Luo Yu, Meziere Jason A, Samolyuk German D, Hart Gus L W, Daymond Mark R, Béland Laurent Karim
Department of Mechanical and Materials Engineering, Queen's University, Kingston, Ontario K7L 2N8, Canada.
Department of Physics, Brigham Young University, Provo, Utah 84602, United States.
J Chem Theory Comput. 2023 Oct 10;19(19):6848-6856. doi: 10.1021/acs.jctc.3c00488. Epub 2023 Sep 12.

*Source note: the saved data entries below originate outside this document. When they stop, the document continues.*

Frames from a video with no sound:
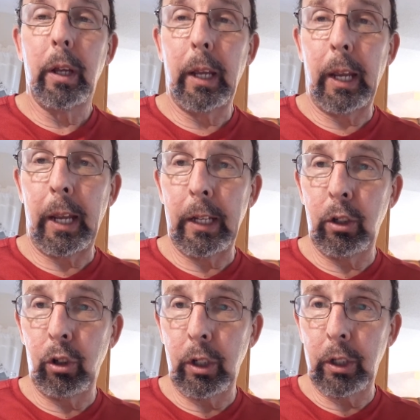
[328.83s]
and
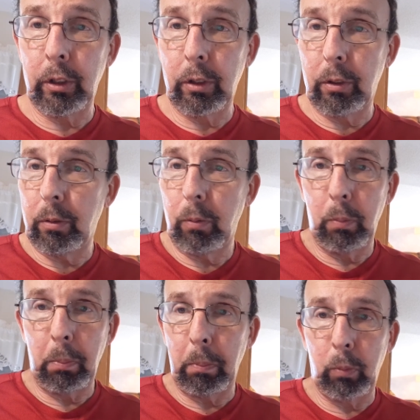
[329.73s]
you're going
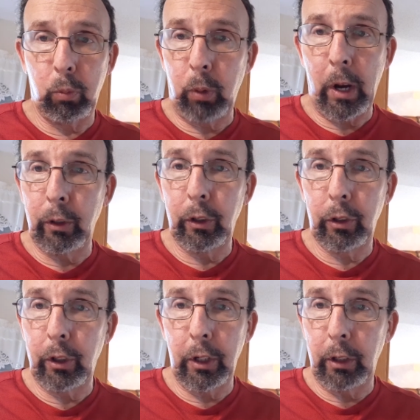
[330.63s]
to round it to
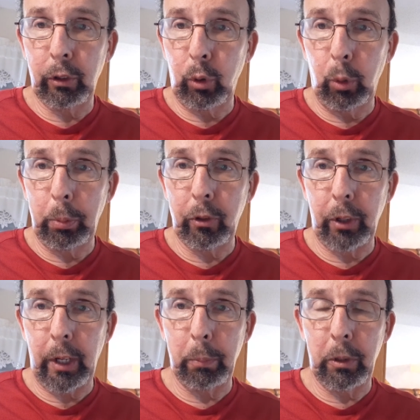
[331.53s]
the nearest whole
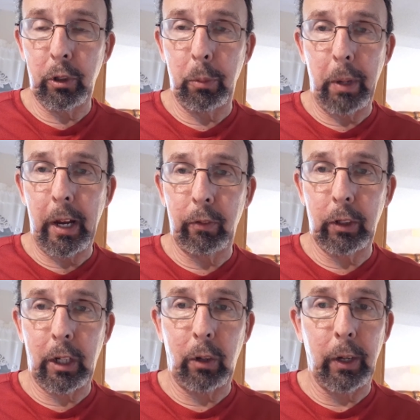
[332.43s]
percent. It means you may have to
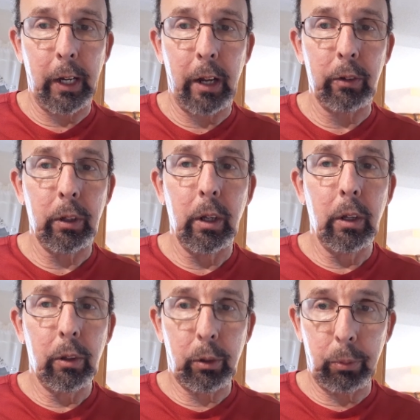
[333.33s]
carry it out
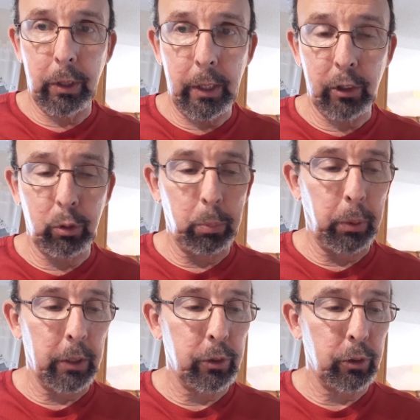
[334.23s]
3 decimal
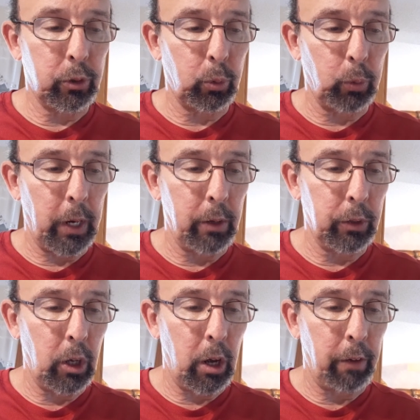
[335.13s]
places to round
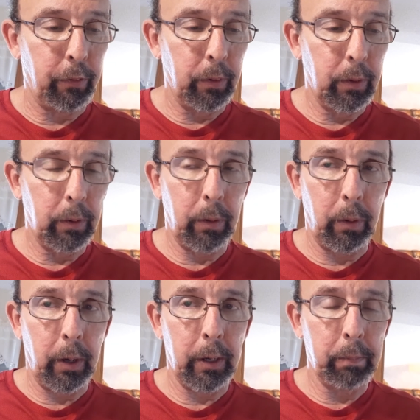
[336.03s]
off. All
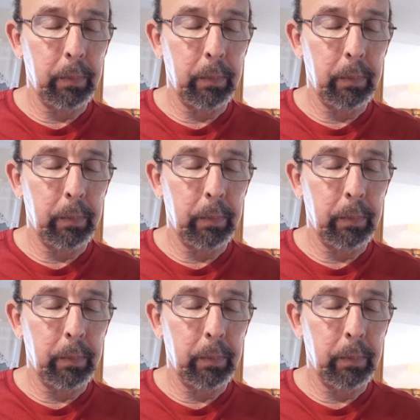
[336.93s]
right.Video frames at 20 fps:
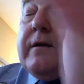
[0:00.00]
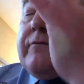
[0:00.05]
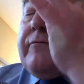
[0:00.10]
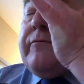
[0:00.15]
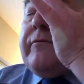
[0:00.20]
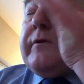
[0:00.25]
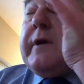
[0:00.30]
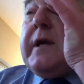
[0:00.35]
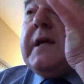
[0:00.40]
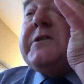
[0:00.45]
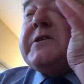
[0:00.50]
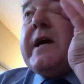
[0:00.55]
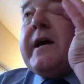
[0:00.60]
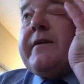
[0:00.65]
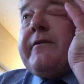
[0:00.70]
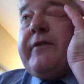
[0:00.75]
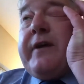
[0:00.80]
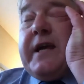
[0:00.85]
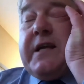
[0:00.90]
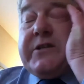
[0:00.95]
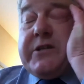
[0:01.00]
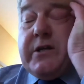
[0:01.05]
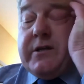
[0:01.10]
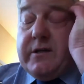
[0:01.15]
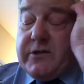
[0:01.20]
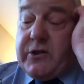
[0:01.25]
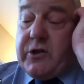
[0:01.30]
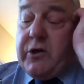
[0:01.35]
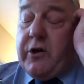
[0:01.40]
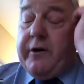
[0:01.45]
regeneration
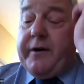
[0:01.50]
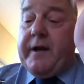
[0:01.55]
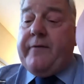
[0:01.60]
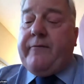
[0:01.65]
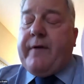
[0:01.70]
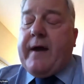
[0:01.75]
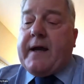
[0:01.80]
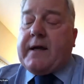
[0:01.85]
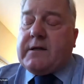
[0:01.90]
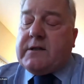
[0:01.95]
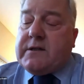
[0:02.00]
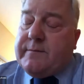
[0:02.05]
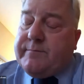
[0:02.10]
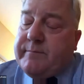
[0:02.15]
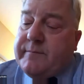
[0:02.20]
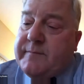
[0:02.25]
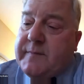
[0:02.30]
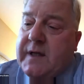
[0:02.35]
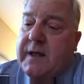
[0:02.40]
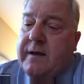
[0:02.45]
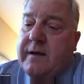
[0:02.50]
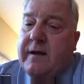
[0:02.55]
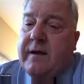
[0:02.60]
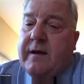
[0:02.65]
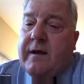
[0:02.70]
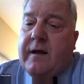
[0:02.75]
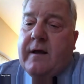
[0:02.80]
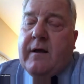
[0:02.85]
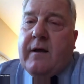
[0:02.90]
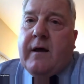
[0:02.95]
has gone in Wrexham,
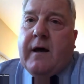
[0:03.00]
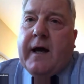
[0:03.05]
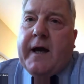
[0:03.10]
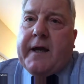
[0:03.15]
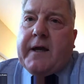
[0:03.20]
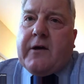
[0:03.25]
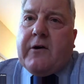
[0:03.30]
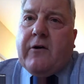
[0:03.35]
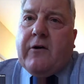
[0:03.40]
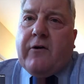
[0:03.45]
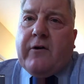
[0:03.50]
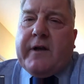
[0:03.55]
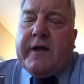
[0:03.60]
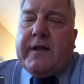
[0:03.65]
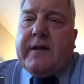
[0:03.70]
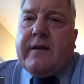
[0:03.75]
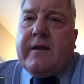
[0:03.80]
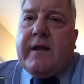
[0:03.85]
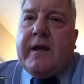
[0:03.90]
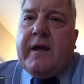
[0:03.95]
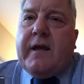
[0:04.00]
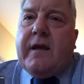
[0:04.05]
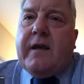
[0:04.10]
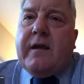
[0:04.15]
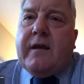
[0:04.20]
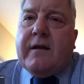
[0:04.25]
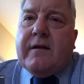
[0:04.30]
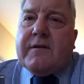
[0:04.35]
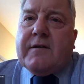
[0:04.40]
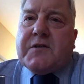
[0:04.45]
I call it
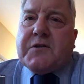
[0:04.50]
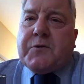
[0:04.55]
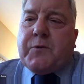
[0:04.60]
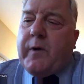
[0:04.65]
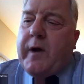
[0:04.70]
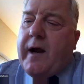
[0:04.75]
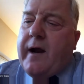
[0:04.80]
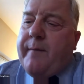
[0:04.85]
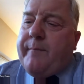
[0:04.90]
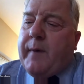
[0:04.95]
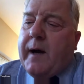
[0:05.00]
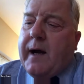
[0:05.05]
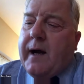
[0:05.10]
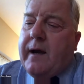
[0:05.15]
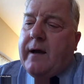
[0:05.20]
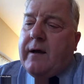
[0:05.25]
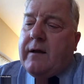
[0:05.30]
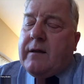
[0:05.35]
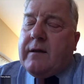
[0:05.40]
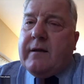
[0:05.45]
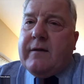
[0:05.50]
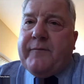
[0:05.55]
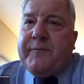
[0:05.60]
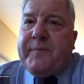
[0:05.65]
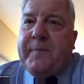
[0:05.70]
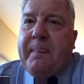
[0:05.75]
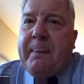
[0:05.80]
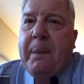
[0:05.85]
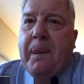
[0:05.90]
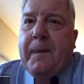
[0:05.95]
the square mile.
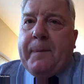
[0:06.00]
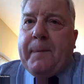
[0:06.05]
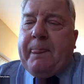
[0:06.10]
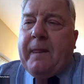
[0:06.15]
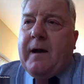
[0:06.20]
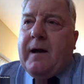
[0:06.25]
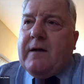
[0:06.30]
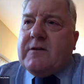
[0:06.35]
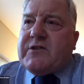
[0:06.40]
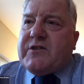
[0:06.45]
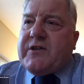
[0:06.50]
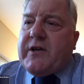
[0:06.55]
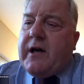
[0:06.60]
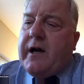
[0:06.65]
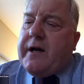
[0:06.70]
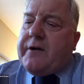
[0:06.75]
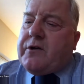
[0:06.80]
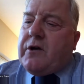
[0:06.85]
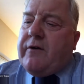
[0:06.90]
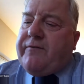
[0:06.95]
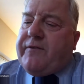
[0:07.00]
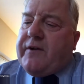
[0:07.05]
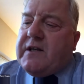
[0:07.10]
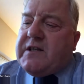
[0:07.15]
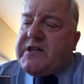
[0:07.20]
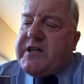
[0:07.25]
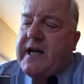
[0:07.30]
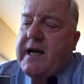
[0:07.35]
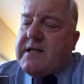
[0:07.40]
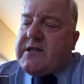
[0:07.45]
I'll start off in
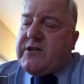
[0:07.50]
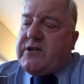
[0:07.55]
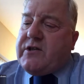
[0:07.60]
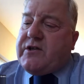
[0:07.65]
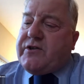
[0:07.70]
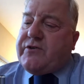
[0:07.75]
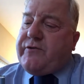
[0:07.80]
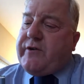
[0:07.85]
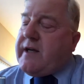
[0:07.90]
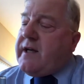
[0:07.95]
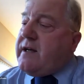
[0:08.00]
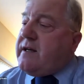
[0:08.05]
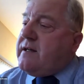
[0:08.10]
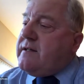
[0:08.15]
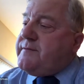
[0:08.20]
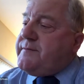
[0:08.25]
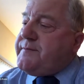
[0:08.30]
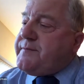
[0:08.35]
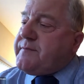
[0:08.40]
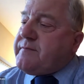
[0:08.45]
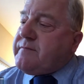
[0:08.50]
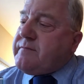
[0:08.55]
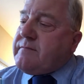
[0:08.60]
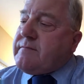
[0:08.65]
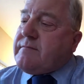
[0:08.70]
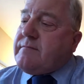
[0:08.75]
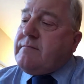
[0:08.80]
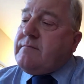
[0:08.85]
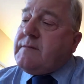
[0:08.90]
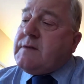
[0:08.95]
Chester Street.
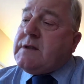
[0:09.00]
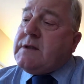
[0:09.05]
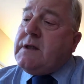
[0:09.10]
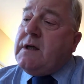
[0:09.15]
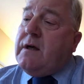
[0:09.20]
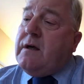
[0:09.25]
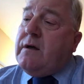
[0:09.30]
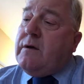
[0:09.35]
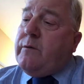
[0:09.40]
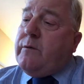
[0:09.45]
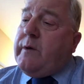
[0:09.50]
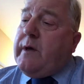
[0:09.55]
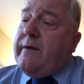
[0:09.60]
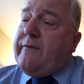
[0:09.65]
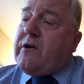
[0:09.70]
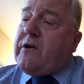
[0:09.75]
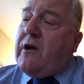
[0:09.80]
We have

Machine learning force fields (MLFFs) are an increasingly popular choice for atomistic simulations due to their high fidelity and improvable nature. Here we propose a hybrid small-cell approach that combines attributes of both offline and active learning to systematically expand a quantum-mechanical (QM) database while constructing MLFFs with increasing model complexity. Our MLFFs employ the moment tensor potential formalism. During this process, we quantitatively assessed the structural properties, elastic properties, dimer potential energies, melting temperatures, phase stability, point defect formation energies, point defect migration energies, free surface energies, and generalized stacking fault (GSF) energies of Zr as predicted by our MLFFs. Unsurprisingly, the model complexity has a positive correlation with prediction accuracy. We also find that the MLFFs were able to predict the properties of out-of-sample configurations without directly including these specific configurations in the training dataset. Additionally, we generated 100 MLFFs of high complexity (1513 parameters each) that reached different local optima during training. Their predictions cluster around the benchmark DFT values, but subtle physical features such as the location of local minima on the GSF energy surface are washed out by statistical noise.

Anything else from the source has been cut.